— Activity —
What you write should match, word for word, the lines from the one containing "[1:24.33-1:25.33]" through the end of the data, with no pictures.

— Items from a data source —
▬▬▬▬▬▬▬▬▬▬

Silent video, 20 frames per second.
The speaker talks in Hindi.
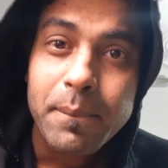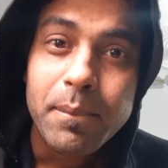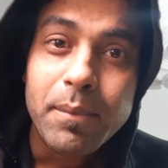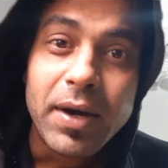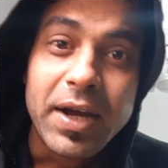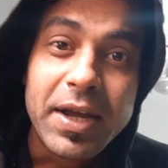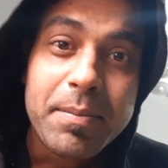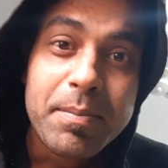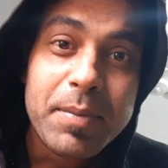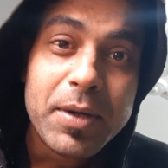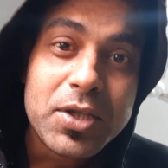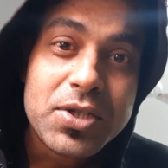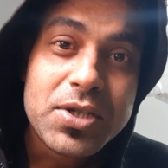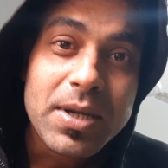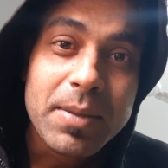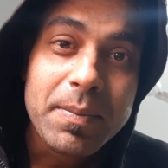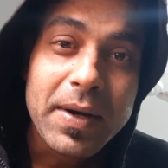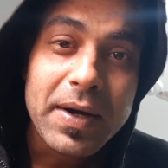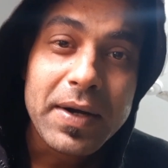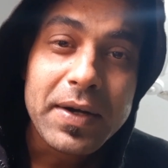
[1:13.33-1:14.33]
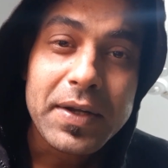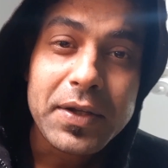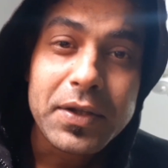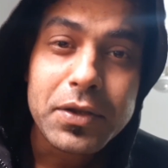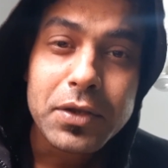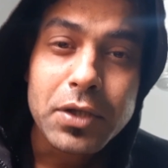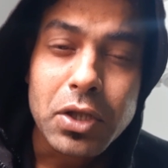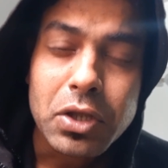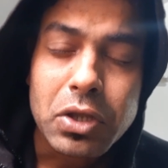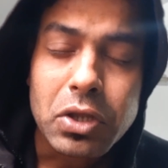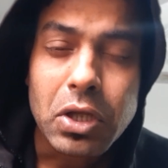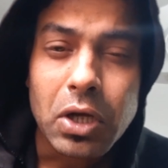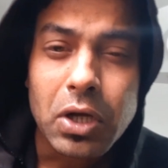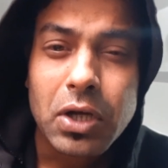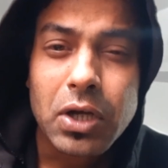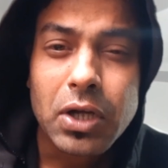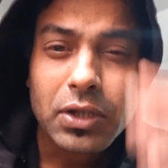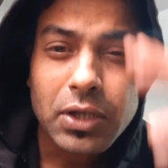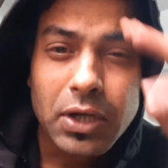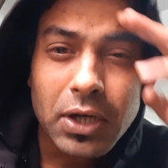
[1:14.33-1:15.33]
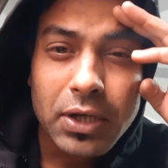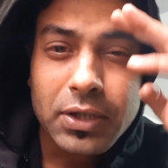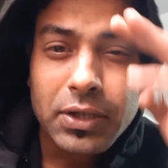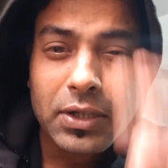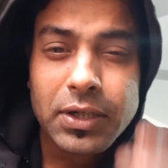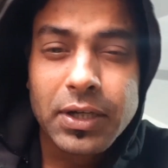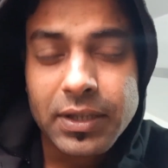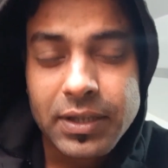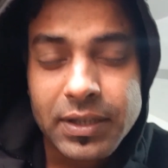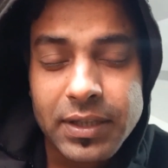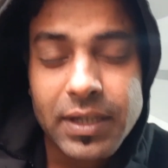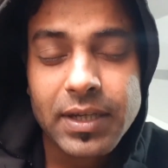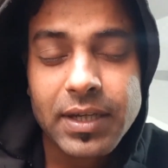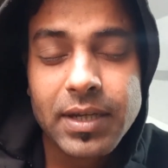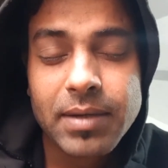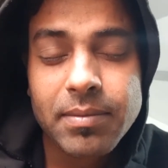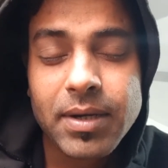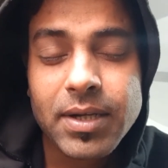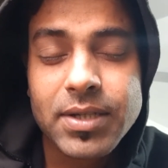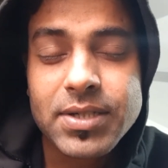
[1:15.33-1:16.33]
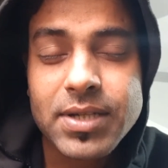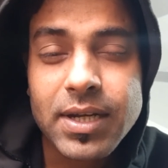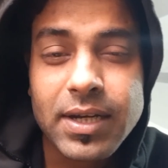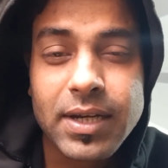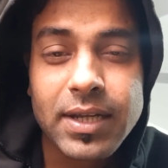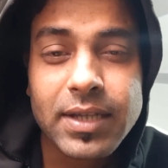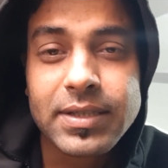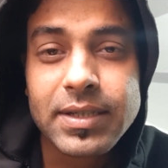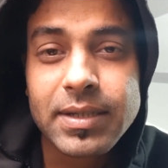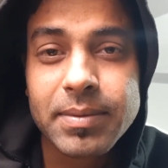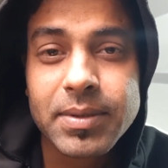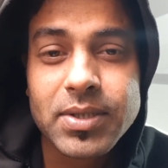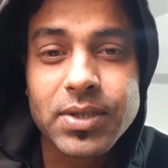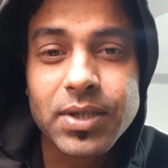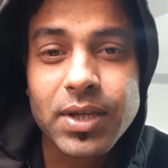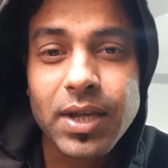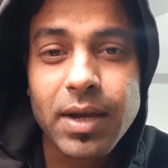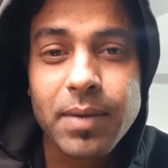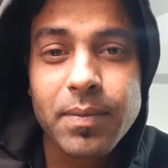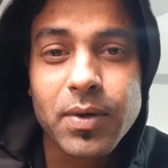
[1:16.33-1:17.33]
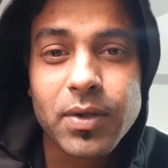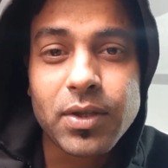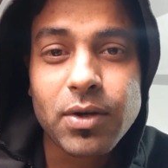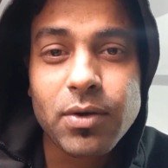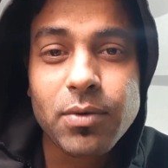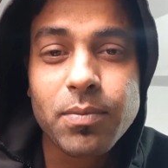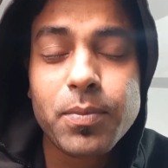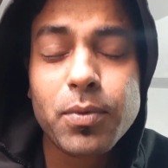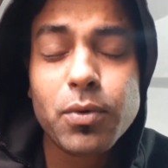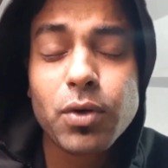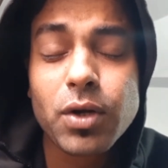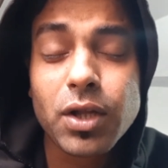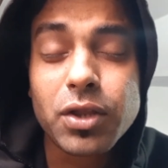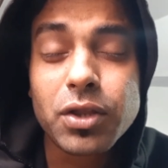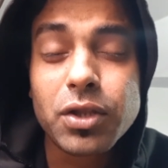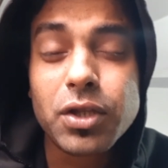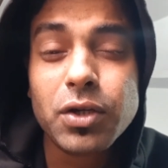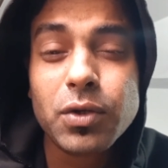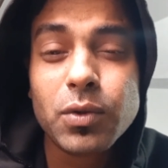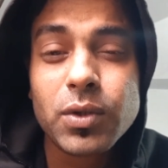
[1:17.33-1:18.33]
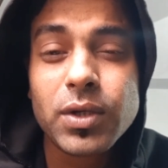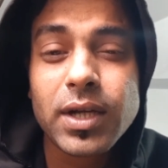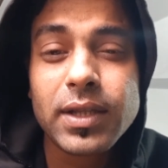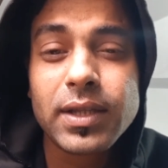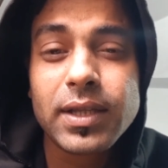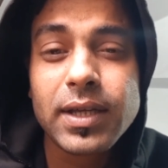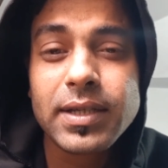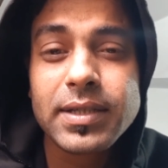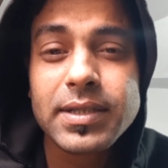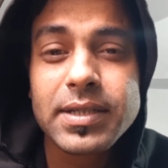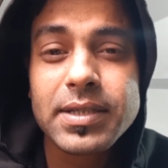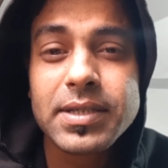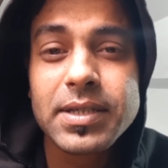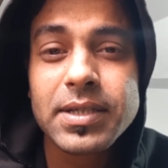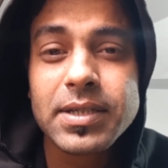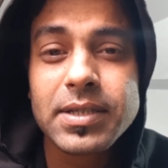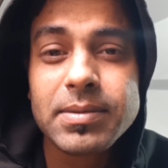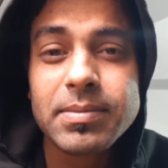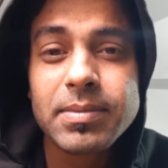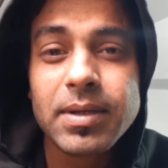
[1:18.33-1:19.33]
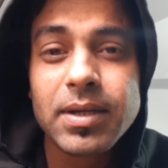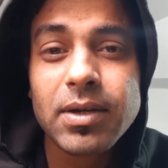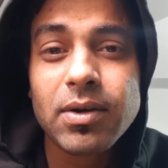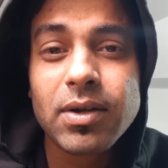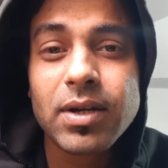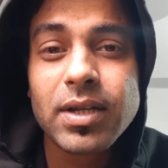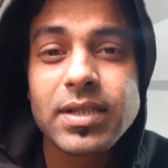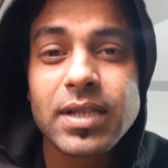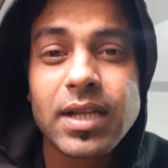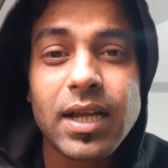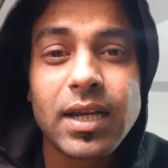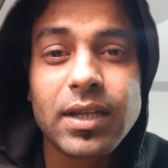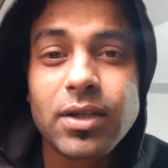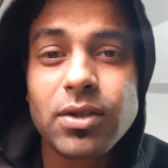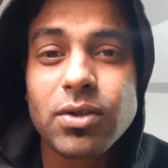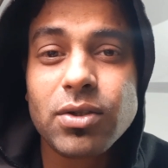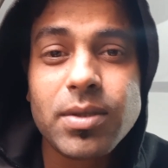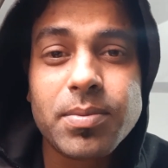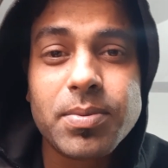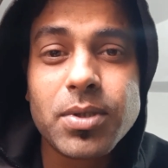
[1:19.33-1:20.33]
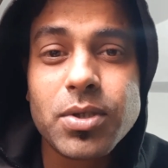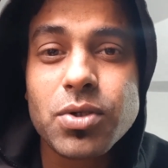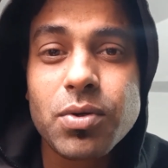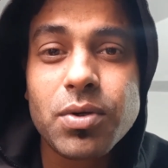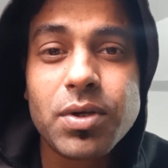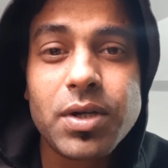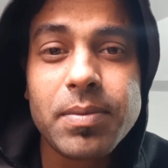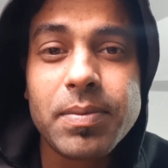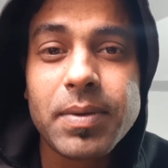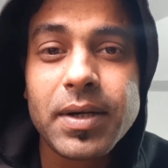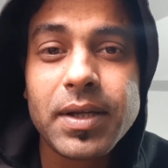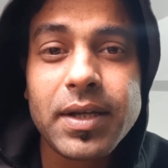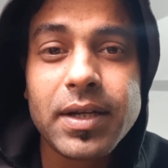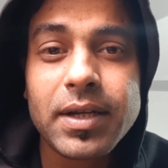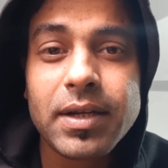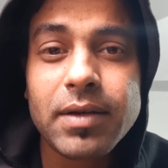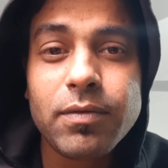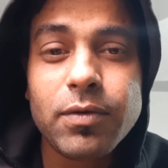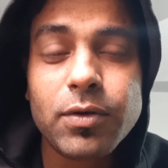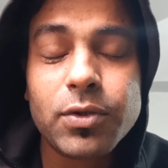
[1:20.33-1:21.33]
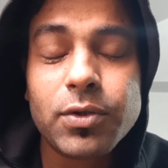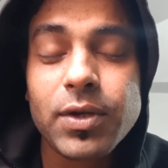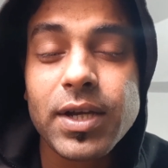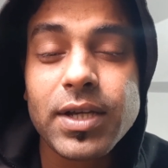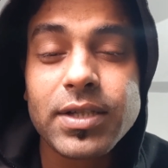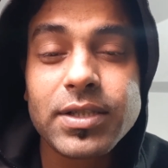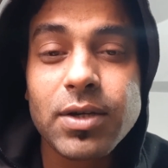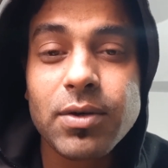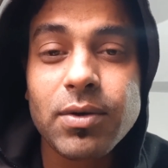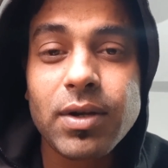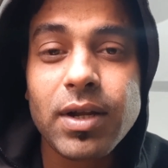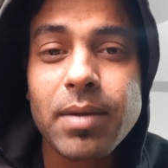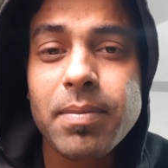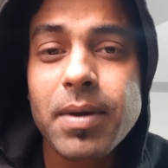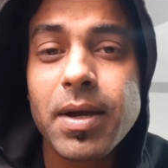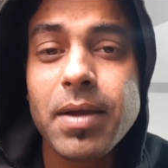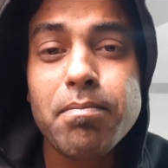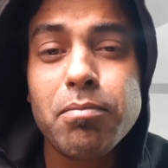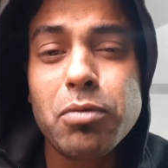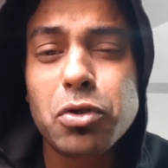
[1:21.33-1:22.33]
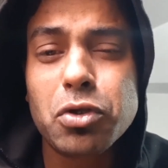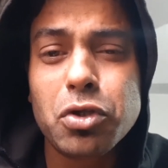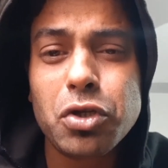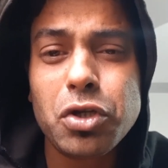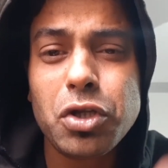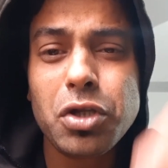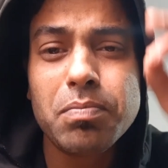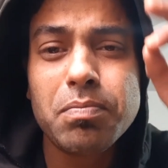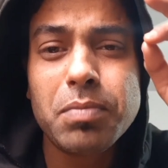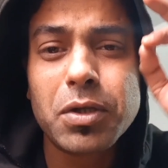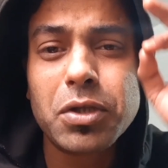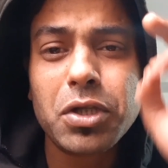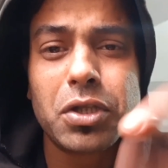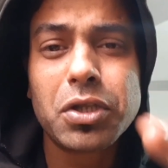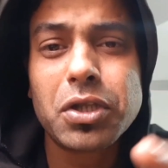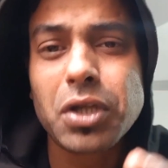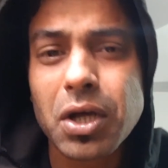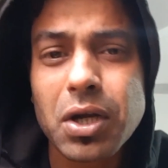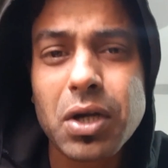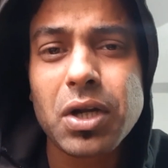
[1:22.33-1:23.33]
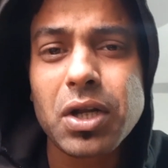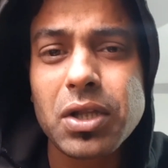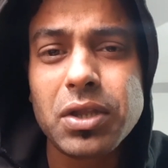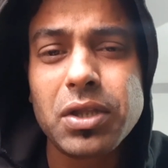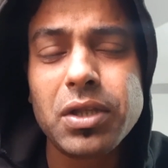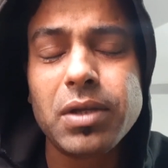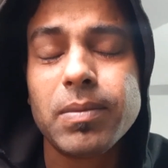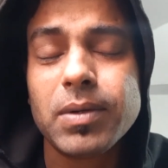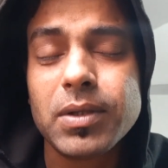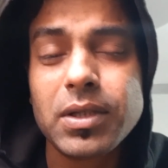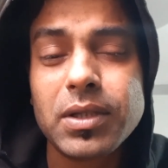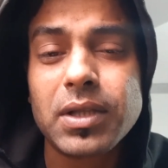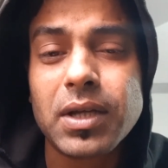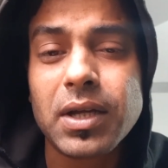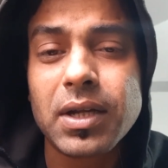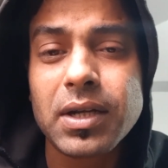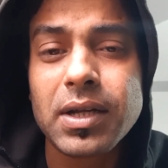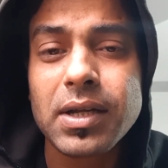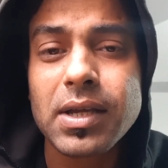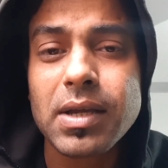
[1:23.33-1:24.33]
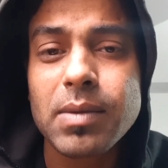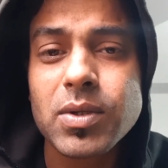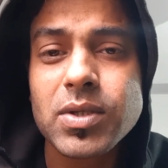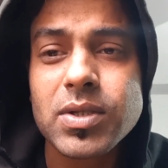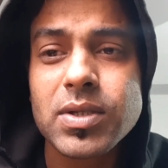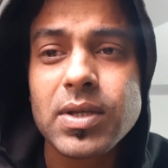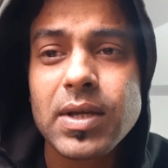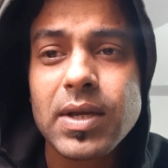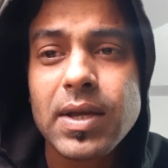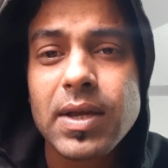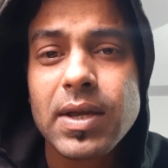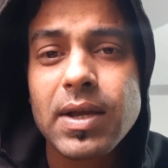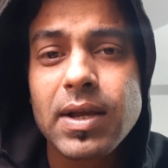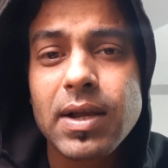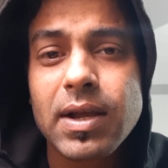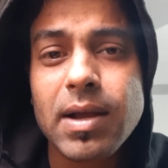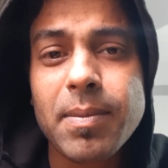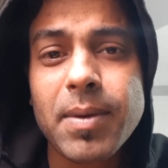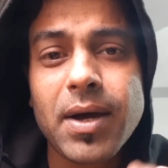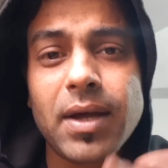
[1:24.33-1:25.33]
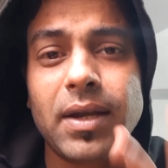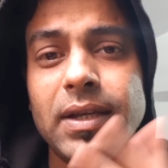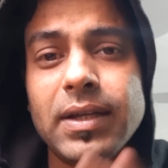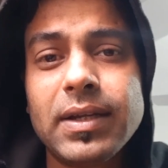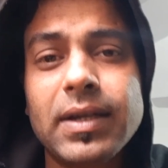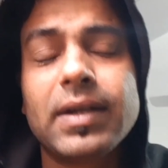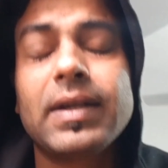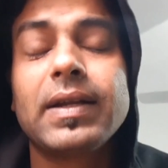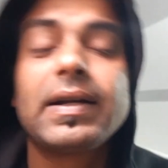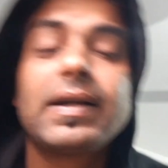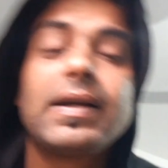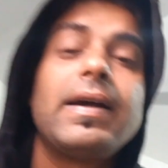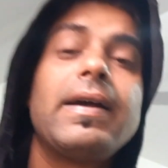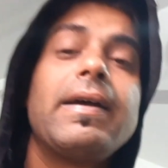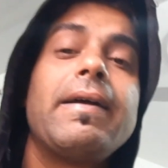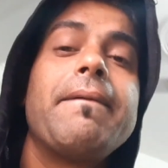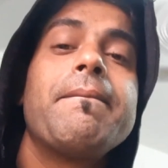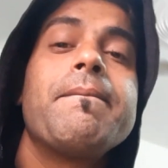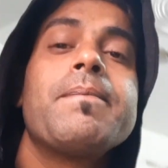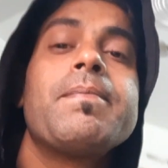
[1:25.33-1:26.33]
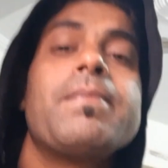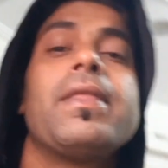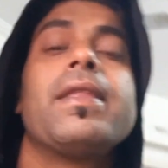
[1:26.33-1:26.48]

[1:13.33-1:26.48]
भाई बच्चा पार्टी इतना दंगा तारती रहती है माशाल्लाह से बस क्या बताऊं पूरा दिन हो जाता है इसी चीज़ में और अजलान की तो जब से छुट्टी पड़ी है ना वो तो ऐसा हो रहा है भाई इतनी बदी तार रहा है इतनी बदी तार रहा है कि बस कमाल ही कर रखा है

▬▬▬▬▬▬▬▬▬▬

— Exercise result —
[1:24.33-1:25.33]
[1:25.33-1:26.33]
[1:26.33-1:26.48]

[1:13.33-1:26.48]
भाई बच्चा पार्टी इतना दंगा तारती रहती है माशाल्लाह से बस क्या बताऊं पूरा दिन हो जाता है इसी चीज़ में और अजलान की तो जब से छुट्टी पड़ी है ना वो तो ऐसा हो रहा है भाई इतनी बदी तार रहा है इतनी बदी तार रहा है कि बस कमाल ही कर रखा है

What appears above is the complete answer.